* YOUR INSTRUCTIONS
From the first line to the last, repeat the data exactly and drop the pictures.

[[ SOURCE INFORMATION open ]]

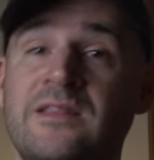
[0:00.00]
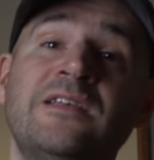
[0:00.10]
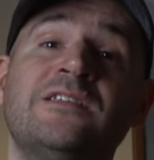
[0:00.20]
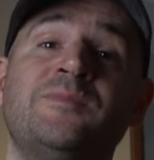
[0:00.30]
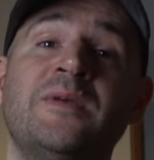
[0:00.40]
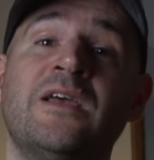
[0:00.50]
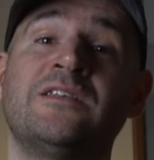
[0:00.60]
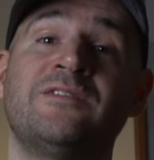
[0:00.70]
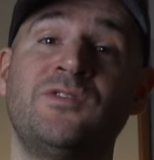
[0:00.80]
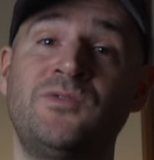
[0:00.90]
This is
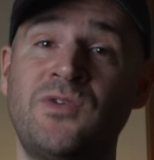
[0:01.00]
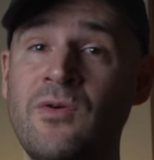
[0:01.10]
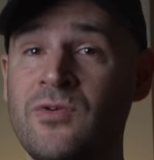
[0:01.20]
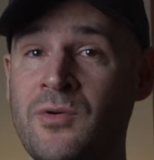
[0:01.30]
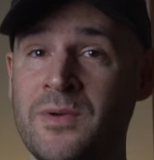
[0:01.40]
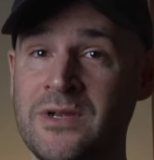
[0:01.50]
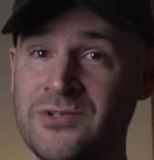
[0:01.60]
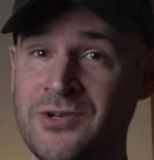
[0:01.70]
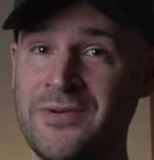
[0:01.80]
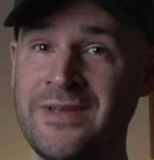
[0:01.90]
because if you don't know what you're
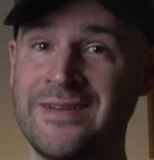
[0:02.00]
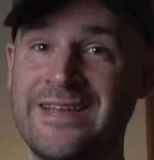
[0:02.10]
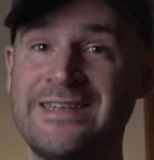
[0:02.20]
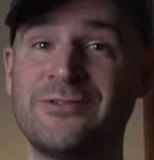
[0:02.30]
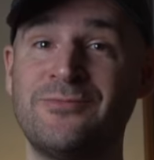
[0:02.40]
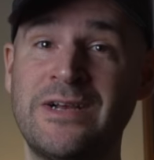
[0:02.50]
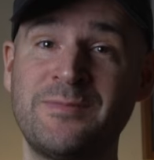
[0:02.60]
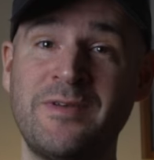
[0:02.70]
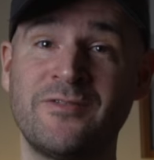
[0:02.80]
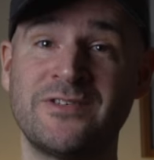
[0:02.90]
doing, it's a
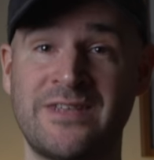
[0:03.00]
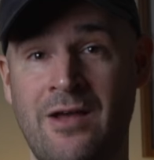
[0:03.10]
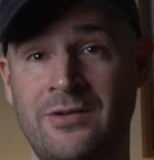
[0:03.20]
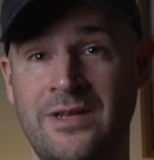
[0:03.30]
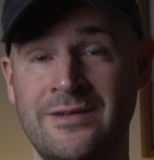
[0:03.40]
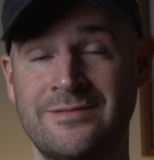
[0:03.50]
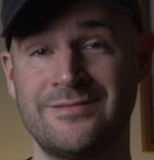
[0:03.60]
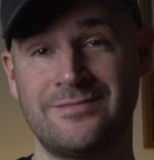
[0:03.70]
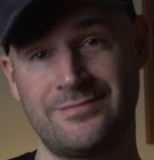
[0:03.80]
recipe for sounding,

[[ SOURCE INFORMATION closed ]]

* ANSWER TO THIS EXERCISE
[0:00.00]
[0:00.10]
[0:00.20]
[0:00.30]
[0:00.40]
[0:00.50]
[0:00.60]
[0:00.70]
[0:00.80]
[0:00.90]
This is
[0:01.00]
[0:01.10]
[0:01.20]
[0:01.30]
[0:01.40]
[0:01.50]
[0:01.60]
[0:01.70]
[0:01.80]
[0:01.90]
because if you don't know what you're
[0:02.00]
[0:02.10]
[0:02.20]
[0:02.30]
[0:02.40]
[0:02.50]
[0:02.60]
[0:02.70]
[0:02.80]
[0:02.90]
doing, it's a
[0:03.00]
[0:03.10]
[0:03.20]
[0:03.30]
[0:03.40]
[0:03.50]
[0:03.60]
[0:03.70]
[0:03.80]
recipe for sounding,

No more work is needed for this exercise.